Records excerpted from a collection:
-- Opening Marker --

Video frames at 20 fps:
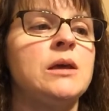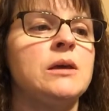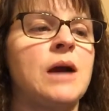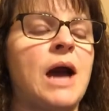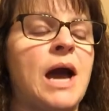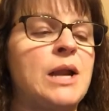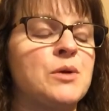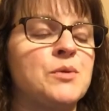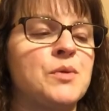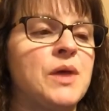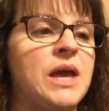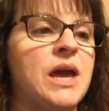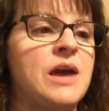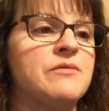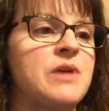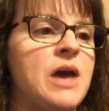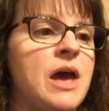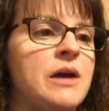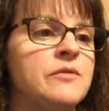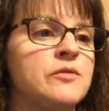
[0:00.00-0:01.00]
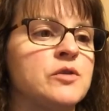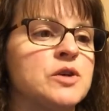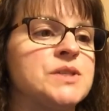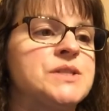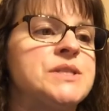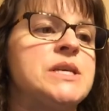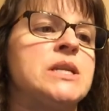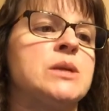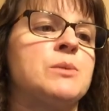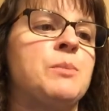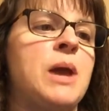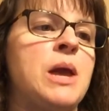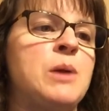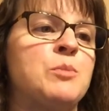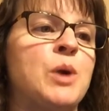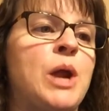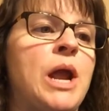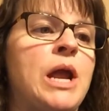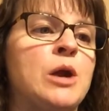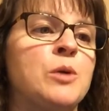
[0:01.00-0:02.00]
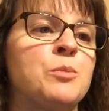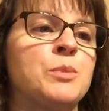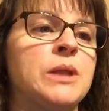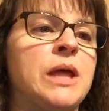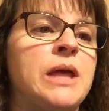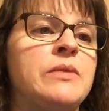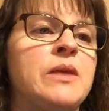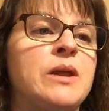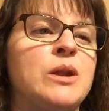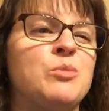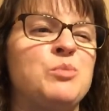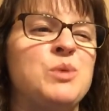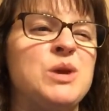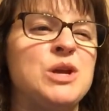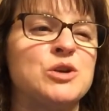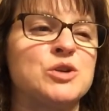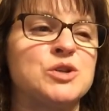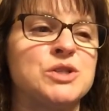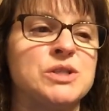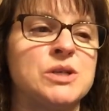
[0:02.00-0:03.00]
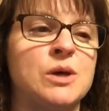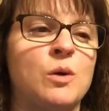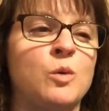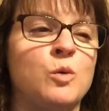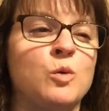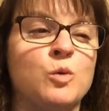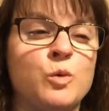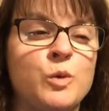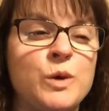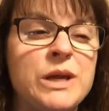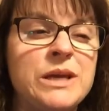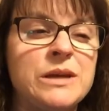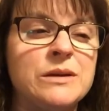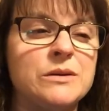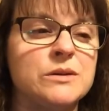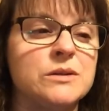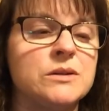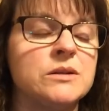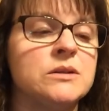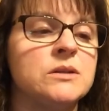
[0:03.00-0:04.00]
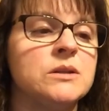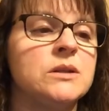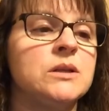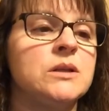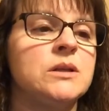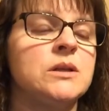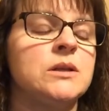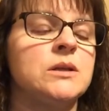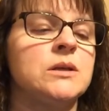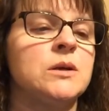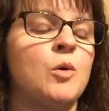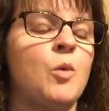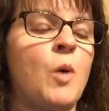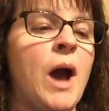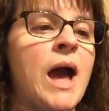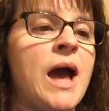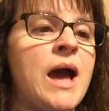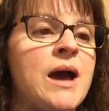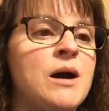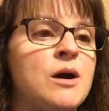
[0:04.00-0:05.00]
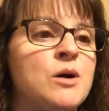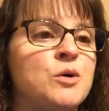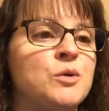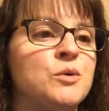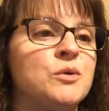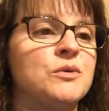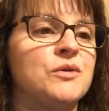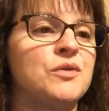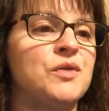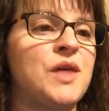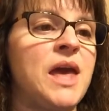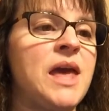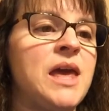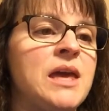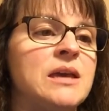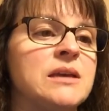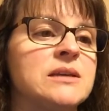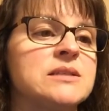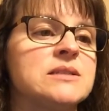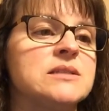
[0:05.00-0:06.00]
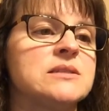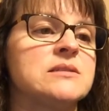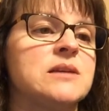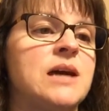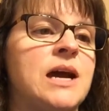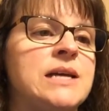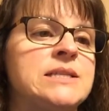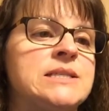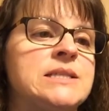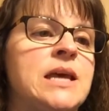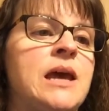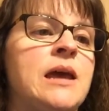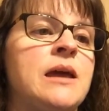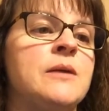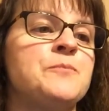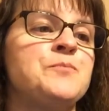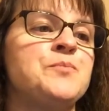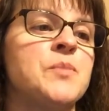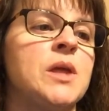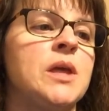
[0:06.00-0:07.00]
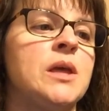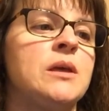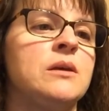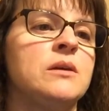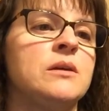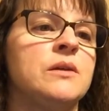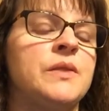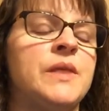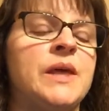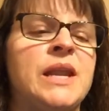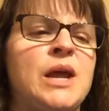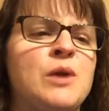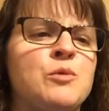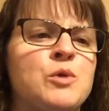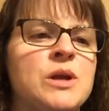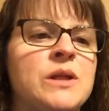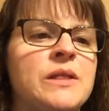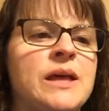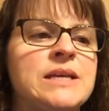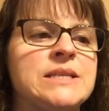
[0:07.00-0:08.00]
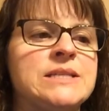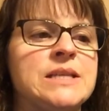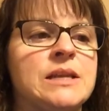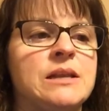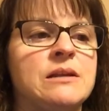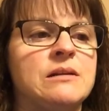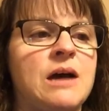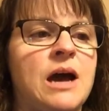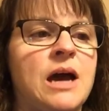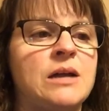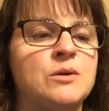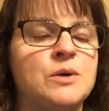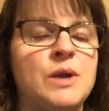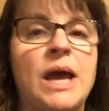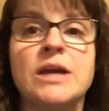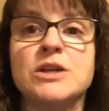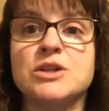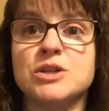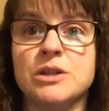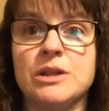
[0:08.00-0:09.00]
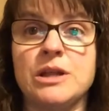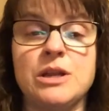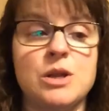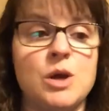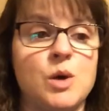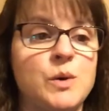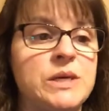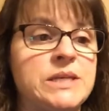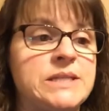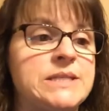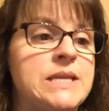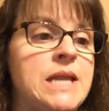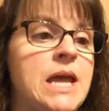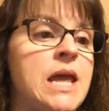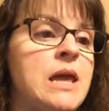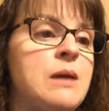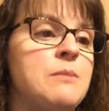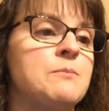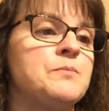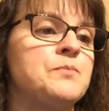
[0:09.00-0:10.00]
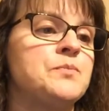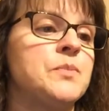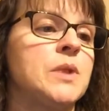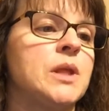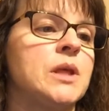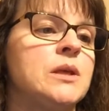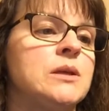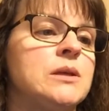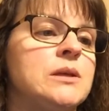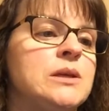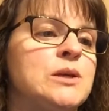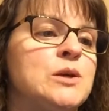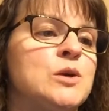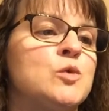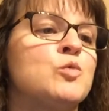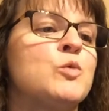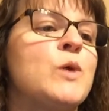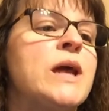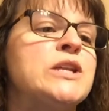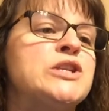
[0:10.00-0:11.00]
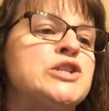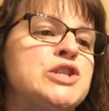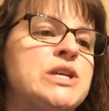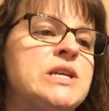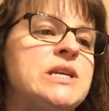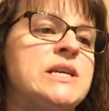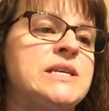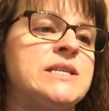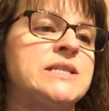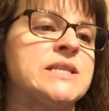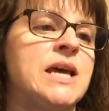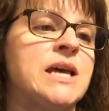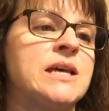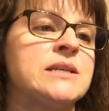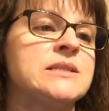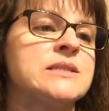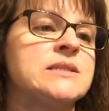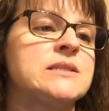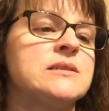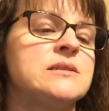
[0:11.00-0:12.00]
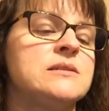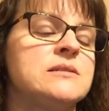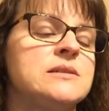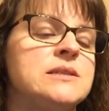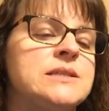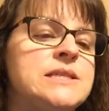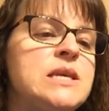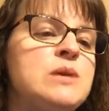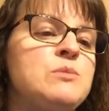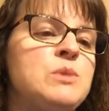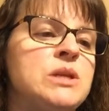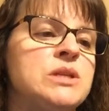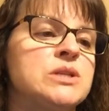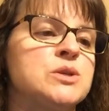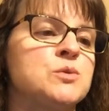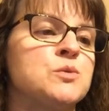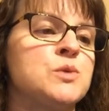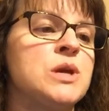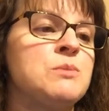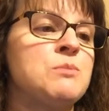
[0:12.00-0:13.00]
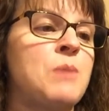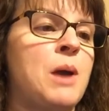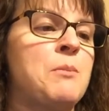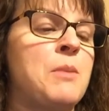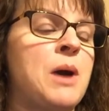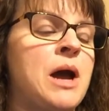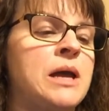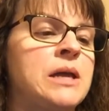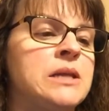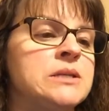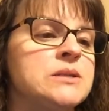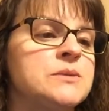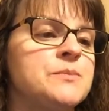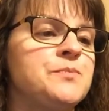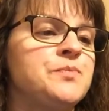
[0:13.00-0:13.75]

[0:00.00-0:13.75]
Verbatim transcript: I don't think I've ever seen a paper airplane that appears so real. Wow, thanks, I say. Then I realize that I don't actually know his name. Reggie, he says, seeming to read my mind.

-- Closing Marker --

→ **YOUR OBJECTIVE**: Every entry must be reproduced exactly, with the images left out.

→ **OUTPUT OF THE TASK**:
Video frames at 20 fps:
[0:00.00-0:01.00]
[0:01.00-0:02.00]
[0:02.00-0:03.00]
[0:03.00-0:04.00]
[0:04.00-0:05.00]
[0:05.00-0:06.00]
[0:06.00-0:07.00]
[0:07.00-0:08.00]
[0:08.00-0:09.00]
[0:09.00-0:10.00]
[0:10.00-0:11.00]
[0:11.00-0:12.00]
[0:12.00-0:13.00]
[0:13.00-0:13.75]

[0:00.00-0:13.75]
Verbatim transcript: I don't think I've ever seen a paper airplane that appears so real. Wow, thanks, I say. Then I realize that I don't actually know his name. Reggie, he says, seeming to read my mind.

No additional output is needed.